Now I was missing one feature from a table with story cards - shuffling them around. We wanted to make three choreographies, and had made markers on the cards for that. I didn't quite know what to use for that, so I left it for a couple of days. Then it dawned on me, that OpenOffice Impress ( a presentation package) has a slide sorter that makes it very easy to move slides around. Importing the scanned cards one by one was very cumbersome though. Time for the next story:

story - (re) Arrange Index cards - as a course organize,r I want to rearrange index cards, so I can make multiple courses from the same modules (with a small drawing of how cards could be moved) acceptance - be quick - must be possible right after scanning -> opening each image in impress takes too much time - I can save several card arrangementstasks - openoffice impress spike -> import images through menu -> too slow; -unzip document, and find out ohow images are stored - import images through irb - collect what worksi n a script - test imported images / moving around / rearranging
Messing with open office xml turned out to be a bit error prone (I didn't bother to read the spec either. I unzipped the sample presentation I made by hand, looked where the images were and manipulated the xml with rexml ( a ruby library for working with xml as a tree representation). I still officially dislike xml, but used this way it was very simple for me to make my openoffice more valuable to me. To see how it looks and feels, you can download these stories as Impress 2.0 (OpenDocument Presentation format) or stories as PDF.

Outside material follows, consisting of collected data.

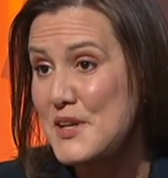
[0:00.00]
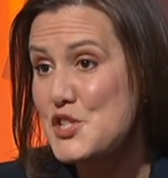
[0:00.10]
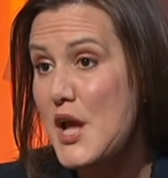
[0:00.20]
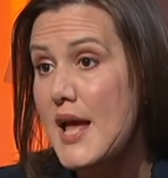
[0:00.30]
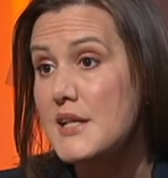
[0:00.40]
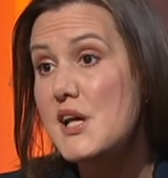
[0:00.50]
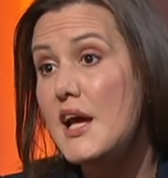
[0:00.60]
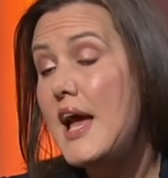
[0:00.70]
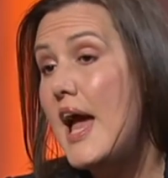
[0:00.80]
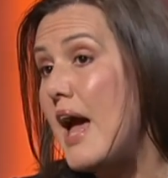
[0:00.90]

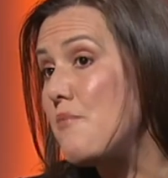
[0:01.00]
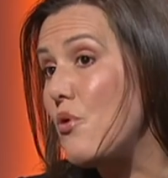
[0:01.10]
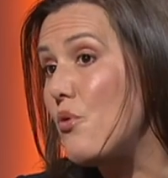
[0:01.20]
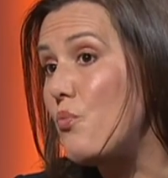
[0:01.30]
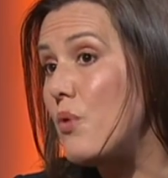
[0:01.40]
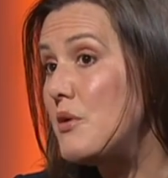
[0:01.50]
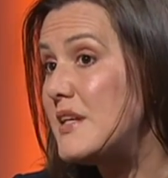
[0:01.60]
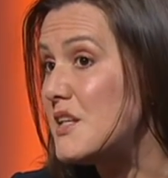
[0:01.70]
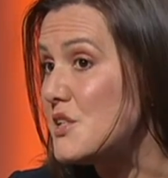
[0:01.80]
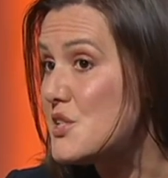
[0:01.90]
the ideas, they
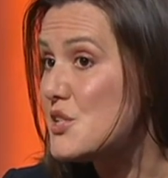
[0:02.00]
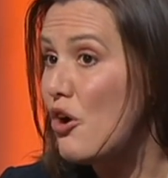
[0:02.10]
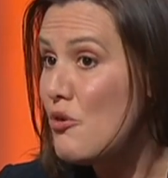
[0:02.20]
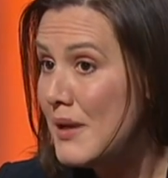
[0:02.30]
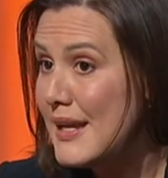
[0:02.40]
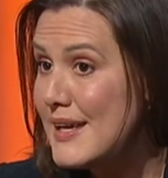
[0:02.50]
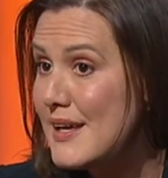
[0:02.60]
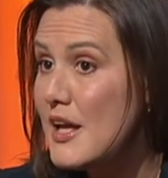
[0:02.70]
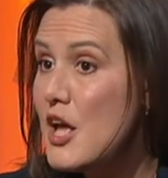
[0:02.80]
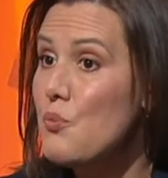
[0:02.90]
always come in too
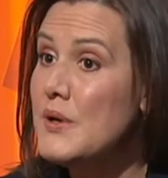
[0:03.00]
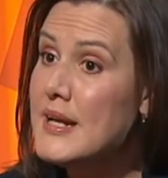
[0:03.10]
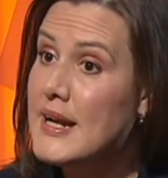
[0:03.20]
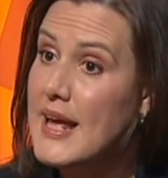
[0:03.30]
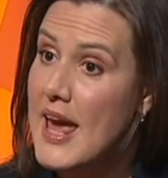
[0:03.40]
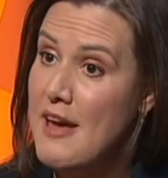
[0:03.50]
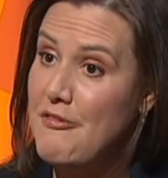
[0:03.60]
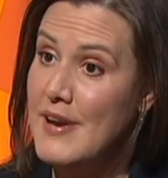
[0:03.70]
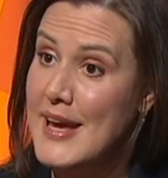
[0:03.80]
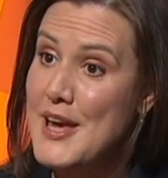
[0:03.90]
late. Anyway, I
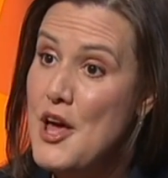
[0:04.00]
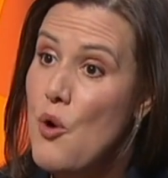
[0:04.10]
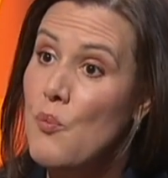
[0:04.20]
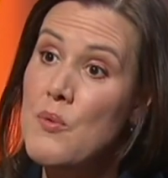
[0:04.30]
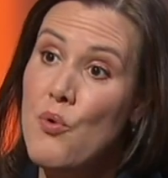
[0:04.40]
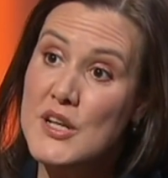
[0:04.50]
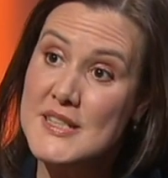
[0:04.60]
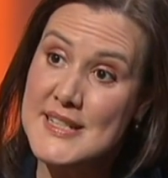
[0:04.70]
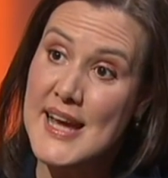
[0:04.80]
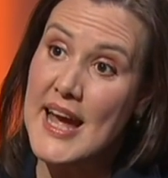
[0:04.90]
am Brett Slater. This
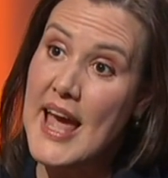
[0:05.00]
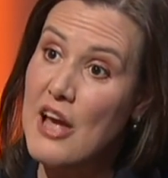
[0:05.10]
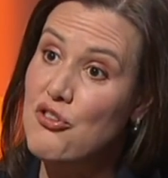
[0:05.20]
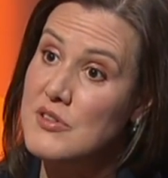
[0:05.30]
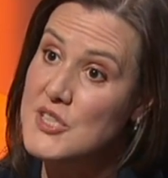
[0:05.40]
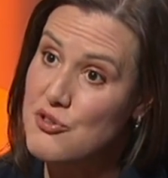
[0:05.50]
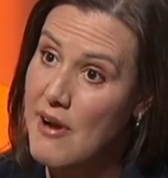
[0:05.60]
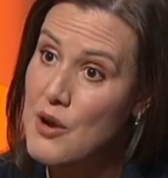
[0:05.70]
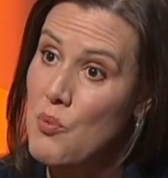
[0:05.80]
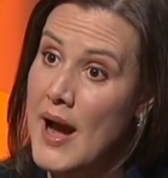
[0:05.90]
is The Secret to
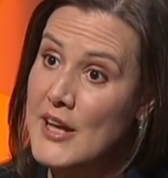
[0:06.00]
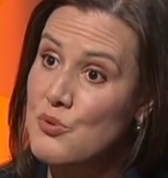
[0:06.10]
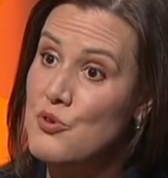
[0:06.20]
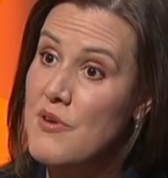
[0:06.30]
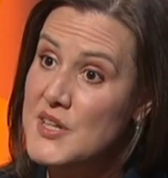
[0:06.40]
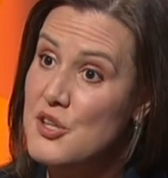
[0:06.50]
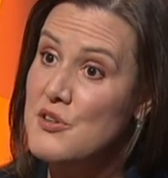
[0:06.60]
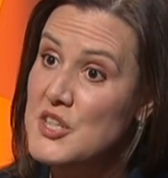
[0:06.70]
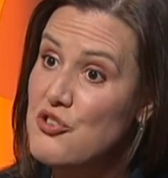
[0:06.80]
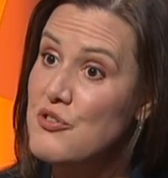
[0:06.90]
Money. Remember,
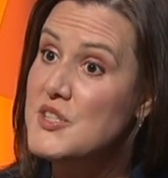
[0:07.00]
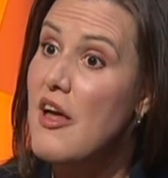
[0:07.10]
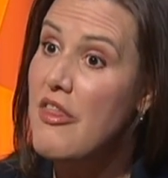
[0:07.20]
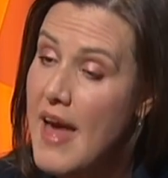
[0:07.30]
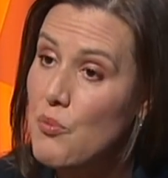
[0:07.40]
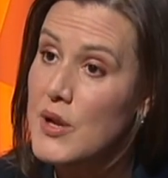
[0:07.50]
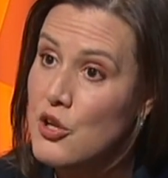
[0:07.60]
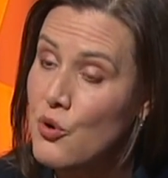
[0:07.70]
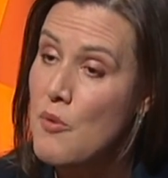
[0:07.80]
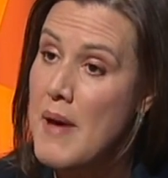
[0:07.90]
subscribe,
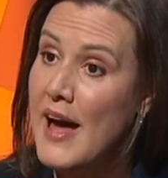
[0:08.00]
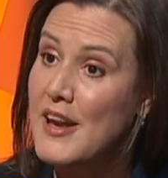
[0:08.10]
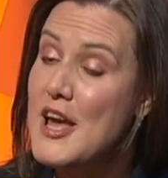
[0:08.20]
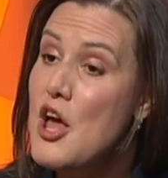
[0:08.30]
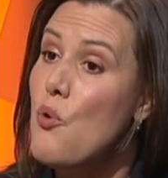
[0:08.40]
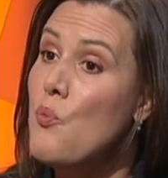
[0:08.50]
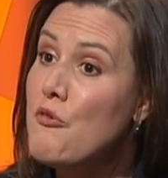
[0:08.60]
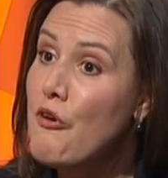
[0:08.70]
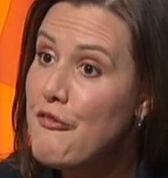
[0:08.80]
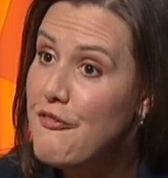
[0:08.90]

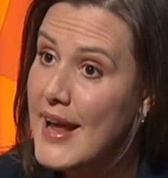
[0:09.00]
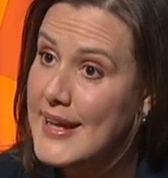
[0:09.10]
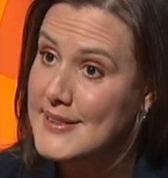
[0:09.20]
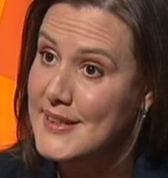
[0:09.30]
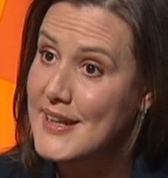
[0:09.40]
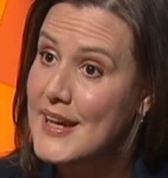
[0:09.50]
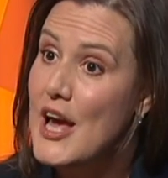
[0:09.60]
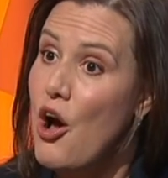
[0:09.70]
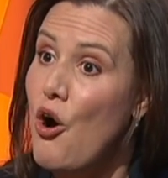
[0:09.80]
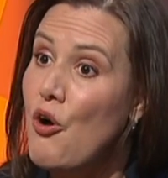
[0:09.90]
like and
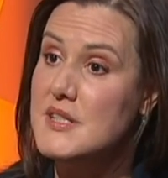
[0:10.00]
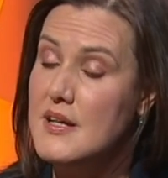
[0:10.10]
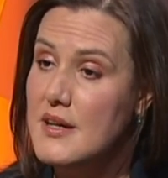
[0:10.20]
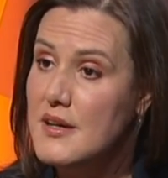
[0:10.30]
share. If you do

  Other ideas / backlog - index cards are handy for fleshing out presentations - now I can run the first one without messing with the slides - the script could easily be used for importing a batch of photos into a presentation
Scanned index cards are handy and fun for sharing course layouts, and possibly also for archiving user stories - with other forms of electronic storage (except digital photos, but scanned cards are easier to read) I miss the visual blips and seeing the cards makes it easier for me to relive bits of a planning meeting when necessary .

Maybe there are more applications :-). If you're interested in trying out the script, let me know. It might be fun to release this as open source, but I need to do some work on packaging it then - that would go best with some feedback from early users.